La même ambiance de noirceur, de pessimisme social, d’enfermement et de
désespoir traversent les âges pour proposer une même vision d’une société en
crise. A Tanger, pour le festival national du film, comme pour ce concours du
film scolaire, l’imaginaire collectif de notre société est reproduit à travers
la récurrence de certaines figures, de certains thèmes et motifs. Comme au
niveau de la structure dramatique globale. Par exemple, l’absence du personnage
qui se transforme dans un sens positifs, l’absence de happy end. Et pour tout
dire, ici et là, chez les amateurs comme chez les professionnels, j’ai relevé
le même paradigme au niveau de la dramaturgie cinématographique, absence de
héros, et prédominance d’anti-héros.
Dans un article
célèbre et qui remonte au début des années 1980, le critique de cinéma tunisien
(devenu cinéaste depuis) Férid Boughedir avait fait un constat qui semble
toujours d’actualité : »la garnde majorité des films marocains
semblent refléter une vision nettement pessimiste, au moins sur un point :
tous leurs héros sont des loosers, des perdants, d’éternelles victimes… ».
Hier comme
aujourd’hui, le cinéma marocain ne propose-t-il que des anti-héros ?

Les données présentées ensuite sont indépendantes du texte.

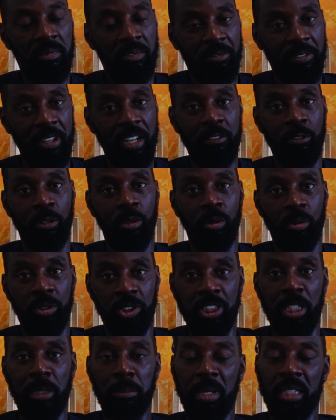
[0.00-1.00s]
Pharaoh
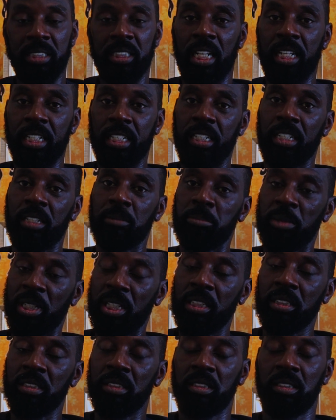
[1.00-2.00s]
Shephataki
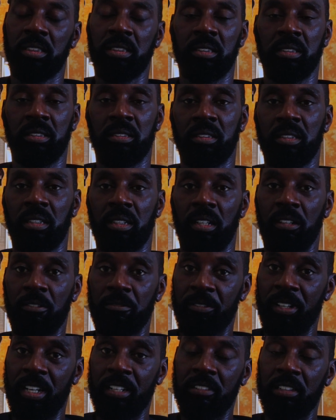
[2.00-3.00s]
means a
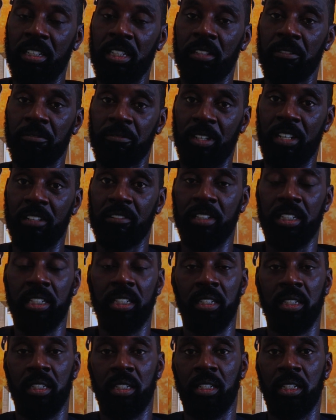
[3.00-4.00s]
very,
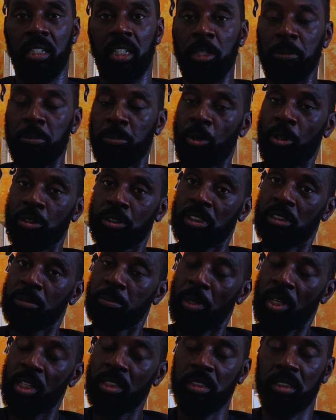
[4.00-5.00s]
very
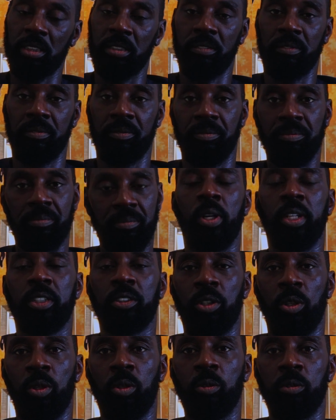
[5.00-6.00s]
important person. We're
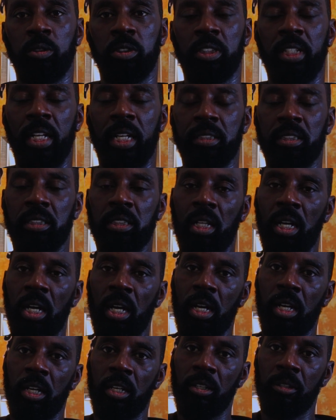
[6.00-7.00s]
told that
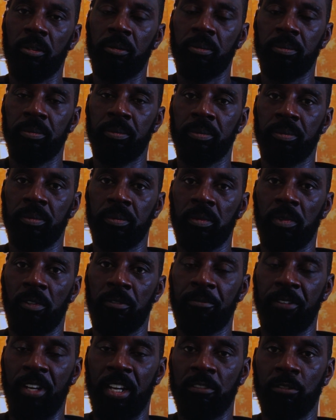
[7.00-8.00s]
um,
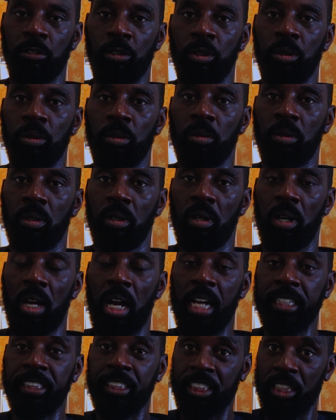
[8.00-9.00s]
Pharaoh
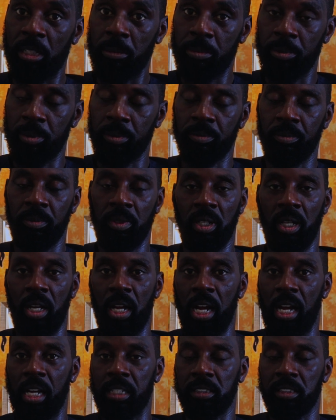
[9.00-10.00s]
Ajib,
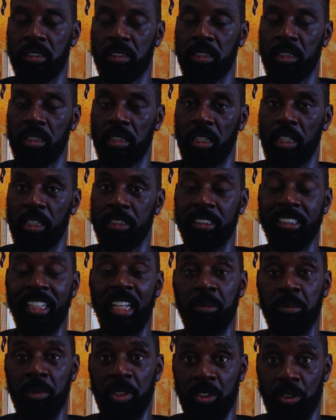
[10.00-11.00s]
as his
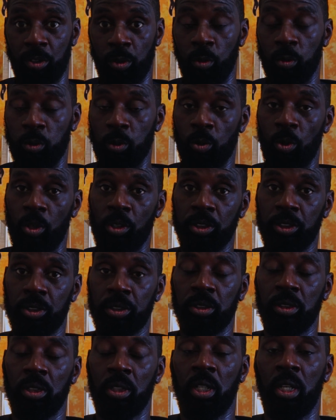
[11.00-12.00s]
name is told to
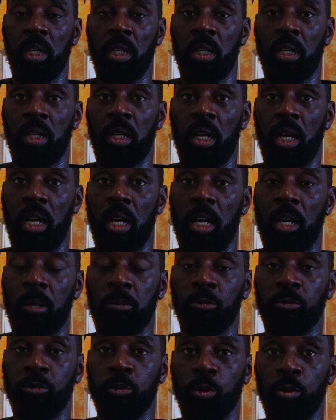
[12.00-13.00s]
us,
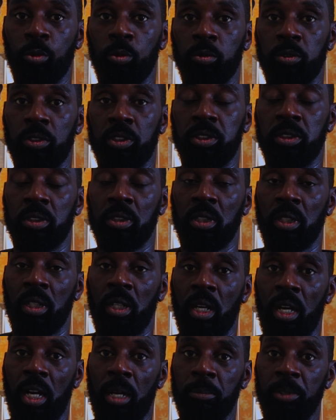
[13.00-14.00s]
um, ruled
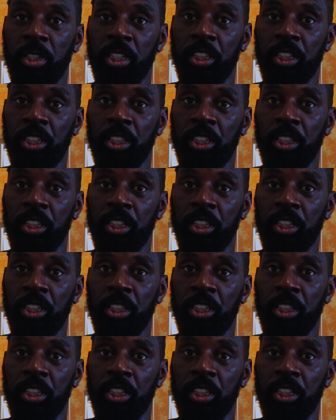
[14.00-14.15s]
um,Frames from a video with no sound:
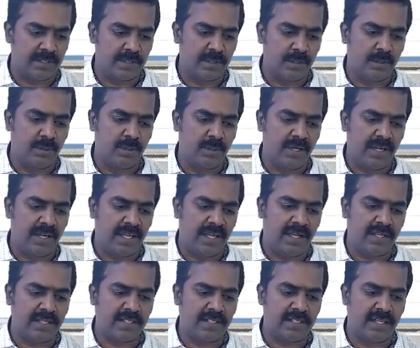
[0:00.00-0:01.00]
Don't
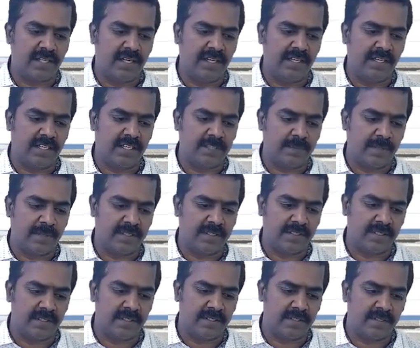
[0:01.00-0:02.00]
take selling
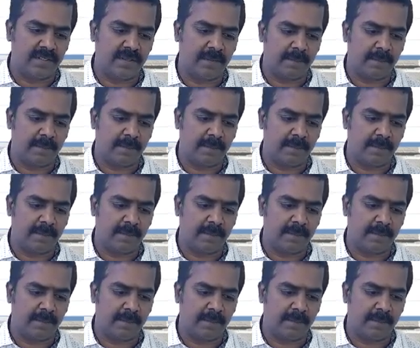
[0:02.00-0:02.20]
expenses.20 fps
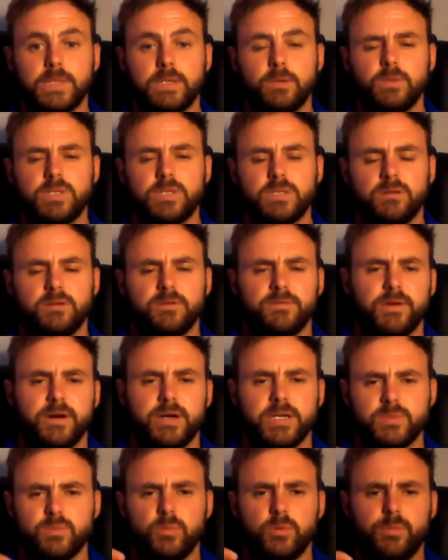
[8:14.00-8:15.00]
we're still a
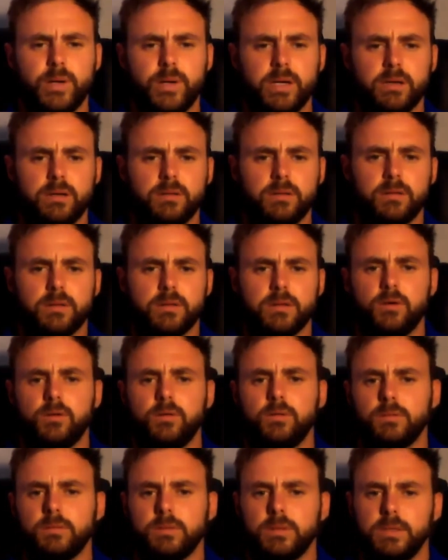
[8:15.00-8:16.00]
very small pinnacle in the
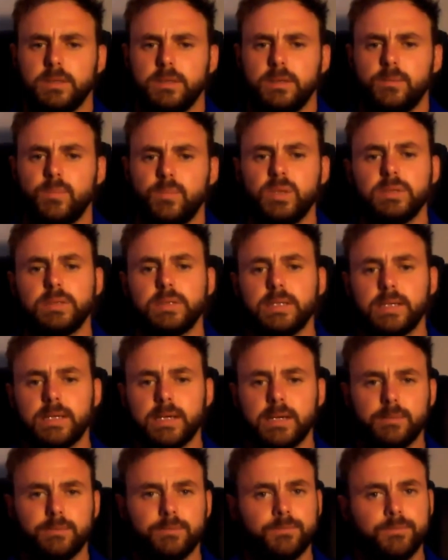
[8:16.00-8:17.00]
whole building
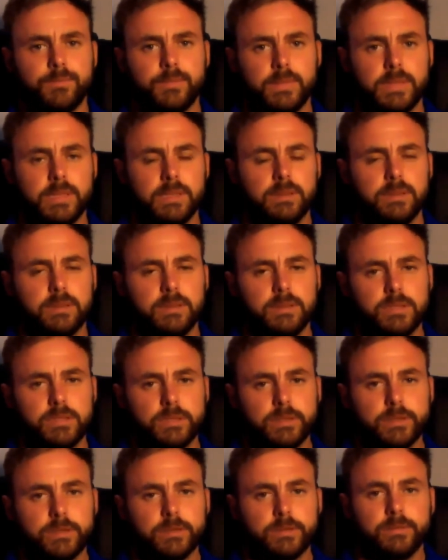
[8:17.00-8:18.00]
game.
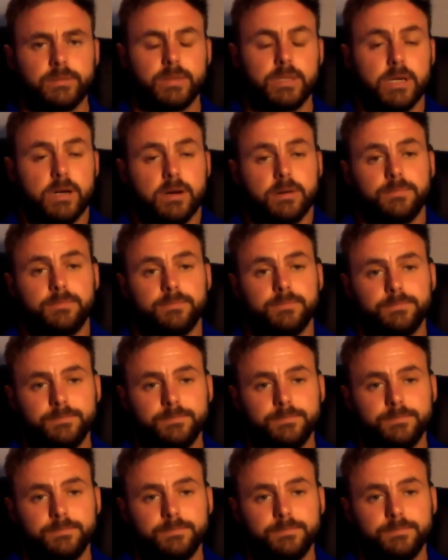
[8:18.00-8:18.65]
So yeah.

Avons-nous besoin de héros ?
Toutes les sociétés
ont connu et ont produit des héros. Cela répond à un besoin où se croisent la
psychologie, la sociologie et l’anthropologie. Les racines du mot grec
« herôs » signifient « demi-dieu », Hercule par exemple. En
latin, on revoie à la baisse la définition et héros signifie « homme ou
femme de grande valeur ». la référence en la matière étant Ulysse. Mais on
reste dans la légende. Reste à transposer cette approche historique dans notre
contexte socio-culturel…avec les références adéquates. On peut élargir la
conception en disant que le héros est celui qui va quelque part, là où les
autres ont peur d’aller…
Il n’en reste pas moins que le besoin de héros
comme le désir de fiction sont des paradigmes universels. Depuis la nuit des
temps, les groupes humains ont créé des héros pour y projeter leurs idéaux et valeurs ; et surtout
pour donner sens à leur existence. Les héros permettent de faire résonner nos
angoisses et nos espoirs dans des récits fondateurs. Le psychologue Jung
affirme que « le héros appartient aux images archétypes présentes dans
notre inconscient ».
Dans notre culture
contemporaine, le cinéma est un formidable révélateur de la vision du héros et
de ses différentes variantes exprimant l’imaginaire d’une société donnée. Le
cinéma américain peut passer pour un modèle dans la construction du héros
conquérant. Non seulement, il exprime une conception du temps et de l’espace
que l’Amérique se donne en cohérence avec son histoire faite autour du mythe de
la frontière mais il permet également à l’Américain spectateur de cinéma
d’entrer dans un processus d’identification.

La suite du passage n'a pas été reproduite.